As we walk through the details of this example, the Neurotoxin Incident, we will see that  it is actually the fault of the scientists that Glados found herself armed with such a dangerous substance. The scientists allowed her to be equipped with neurotoxin before she was stable. They failed to even check that she was partially stable before they gave her access to said neurotoxin—a very dangerous gas. 

Here’s how the sequence unfolds in gameplay. Right before you are let out of the lab, you actually fall into Old Aperture. Here, you learn about two new characters, the second of whom is important to the central storyline. These characters are Cave Johnson, and Cave Johnson’s assistant, Caroline. Since Cave Johnson got sick, Caroline was made into a robot to keep Aperture Science running and uphold the place for many more years than she would as a human, but the robot version of Caroline went crazy, killing almost all the workers. Another thing you learn is that you feel the need to “test” when you are in the GLaDOS robot body. Wheatley talks about how he feels this “itch” to test – as though he would not be able to live happily without testing. Essentially, he has to conduct tests even if he doesn’t want to, because it would otherwise result in major discomfort. This helps GLaDOS’s weird forceful testing that we saw back in the comic: another major reason why it’s not GLaDOS’s fault for seeming crazy. 

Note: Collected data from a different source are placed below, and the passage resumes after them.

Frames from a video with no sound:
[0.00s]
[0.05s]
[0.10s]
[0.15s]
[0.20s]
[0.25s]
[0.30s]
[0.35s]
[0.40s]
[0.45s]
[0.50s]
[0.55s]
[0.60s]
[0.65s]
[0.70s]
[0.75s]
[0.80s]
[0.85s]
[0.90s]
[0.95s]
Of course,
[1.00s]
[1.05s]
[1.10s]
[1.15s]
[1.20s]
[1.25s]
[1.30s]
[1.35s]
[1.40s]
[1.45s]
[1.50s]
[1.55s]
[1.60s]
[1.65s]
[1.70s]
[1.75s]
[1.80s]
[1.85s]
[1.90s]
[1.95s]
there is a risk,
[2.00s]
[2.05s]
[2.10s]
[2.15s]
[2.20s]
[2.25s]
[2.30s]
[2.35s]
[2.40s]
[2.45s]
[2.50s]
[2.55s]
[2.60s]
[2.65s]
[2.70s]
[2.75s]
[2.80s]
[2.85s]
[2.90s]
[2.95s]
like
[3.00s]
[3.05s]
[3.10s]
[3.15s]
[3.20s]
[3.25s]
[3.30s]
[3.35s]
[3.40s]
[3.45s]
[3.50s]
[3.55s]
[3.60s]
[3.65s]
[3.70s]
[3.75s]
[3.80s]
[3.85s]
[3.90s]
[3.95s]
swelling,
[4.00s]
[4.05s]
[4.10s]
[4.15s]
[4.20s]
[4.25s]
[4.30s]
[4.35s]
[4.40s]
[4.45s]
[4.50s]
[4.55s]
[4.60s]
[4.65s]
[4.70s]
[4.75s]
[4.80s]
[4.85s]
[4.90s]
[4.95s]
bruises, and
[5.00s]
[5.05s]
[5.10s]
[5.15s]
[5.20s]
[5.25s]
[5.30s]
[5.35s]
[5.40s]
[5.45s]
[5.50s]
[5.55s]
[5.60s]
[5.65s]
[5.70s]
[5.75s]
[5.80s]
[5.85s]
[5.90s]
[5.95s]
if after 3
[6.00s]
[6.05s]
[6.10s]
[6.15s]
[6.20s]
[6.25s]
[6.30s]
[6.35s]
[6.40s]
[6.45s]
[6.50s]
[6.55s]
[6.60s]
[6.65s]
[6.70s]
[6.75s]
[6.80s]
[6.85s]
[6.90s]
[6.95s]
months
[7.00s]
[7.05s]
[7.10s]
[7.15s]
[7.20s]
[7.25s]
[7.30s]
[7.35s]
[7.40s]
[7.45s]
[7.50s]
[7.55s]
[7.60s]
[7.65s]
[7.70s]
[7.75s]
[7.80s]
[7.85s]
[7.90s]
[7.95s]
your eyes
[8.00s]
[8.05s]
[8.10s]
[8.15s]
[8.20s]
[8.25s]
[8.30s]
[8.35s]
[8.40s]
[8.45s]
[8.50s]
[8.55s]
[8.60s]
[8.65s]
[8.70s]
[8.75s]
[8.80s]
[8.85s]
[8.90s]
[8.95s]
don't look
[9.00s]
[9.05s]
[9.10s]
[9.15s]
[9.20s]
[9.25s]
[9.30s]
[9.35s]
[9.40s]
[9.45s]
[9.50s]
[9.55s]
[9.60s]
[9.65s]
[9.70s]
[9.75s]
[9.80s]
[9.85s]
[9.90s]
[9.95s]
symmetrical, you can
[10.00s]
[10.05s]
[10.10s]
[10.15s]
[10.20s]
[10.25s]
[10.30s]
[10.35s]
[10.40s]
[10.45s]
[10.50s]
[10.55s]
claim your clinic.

“Do you know what doesn’t rhyme with compliance? Neurotoxin,” GLaDOS says in the panel. Arguably, the fact that she is forcing the workers to do what she wants by threat of death is such an extreme course of action that it is a sign of her going power-mad in and of itself. But more importantly, this extreme behavior is a departure from the way GLaDOS acts prior to her transformation. Before, she was a seemingly average woman working as Cave Johnson’s assistant. We see this when GLaDOS repeats the phrases in one of the prerecorded messages before they were actually said, shown in chapter 7 of Portal 2, titled “The Reunion”, to be perfectly normal statements like “yes, sir.” One YouTuber describes the way the next sequence unfolds: GLaDOS hears Cave’s and Caroline’s voices for the first time in her life. She repeats ‘Yes sir, Mr. Johnson,’ and is terrified. In other words, we see GLaDOS awaken again after a panic, and when Mr. Johnson asks a question, GLaDOS repeats after Caroline before even hearing the voice line, sending her back into a panic. Her dialogue matches exactly with her former self, Caroline, revealing: GLaDOS used to be Caroline. The transformation was responsible for the change in her attitude.

The evidence is clear that GLaDOS, the video game character from Portal, is not the villain of her game. This is an important thing for the Portal community because it would give a very different view of the story, one where we find that the scientists were the bad guys. This topic is important to the world because we should first look at what makes people the way they are, instead of just judging them by how they are now. It also gives a more reasonable view of people in a grumpy mood. Someone might generally be happy and kind, but just be having a bad day. If we judge them based on their background, they are a good person, but if we only looked at how they act, then they would look like a very mean person who never is kind to people.

Bibliography

“Lab Rat.” Lab Rat, Valve, 2011, https://www.thinkwithportals.com/comic/#20. 

(youtuber), oliviacat01. “Portal 2: Glados Finds out She’s Caroline.” YouTube, YouTube, 27 July 2015, https://www.youtube.com/watch?v=hZWe1rYKZpY. 

“Caroline Voice Lines.” Caroline Voice Lines – Portal Wiki, Wikimedia Commons, 24 Jan. 2021, https://theportalwiki.com/wiki/Caroline_voice_lines. 

          Portal. Windows PC, Mac, and Linux, 2007.

          Portal 2. Windows PC, Mac, and Linux, 2011.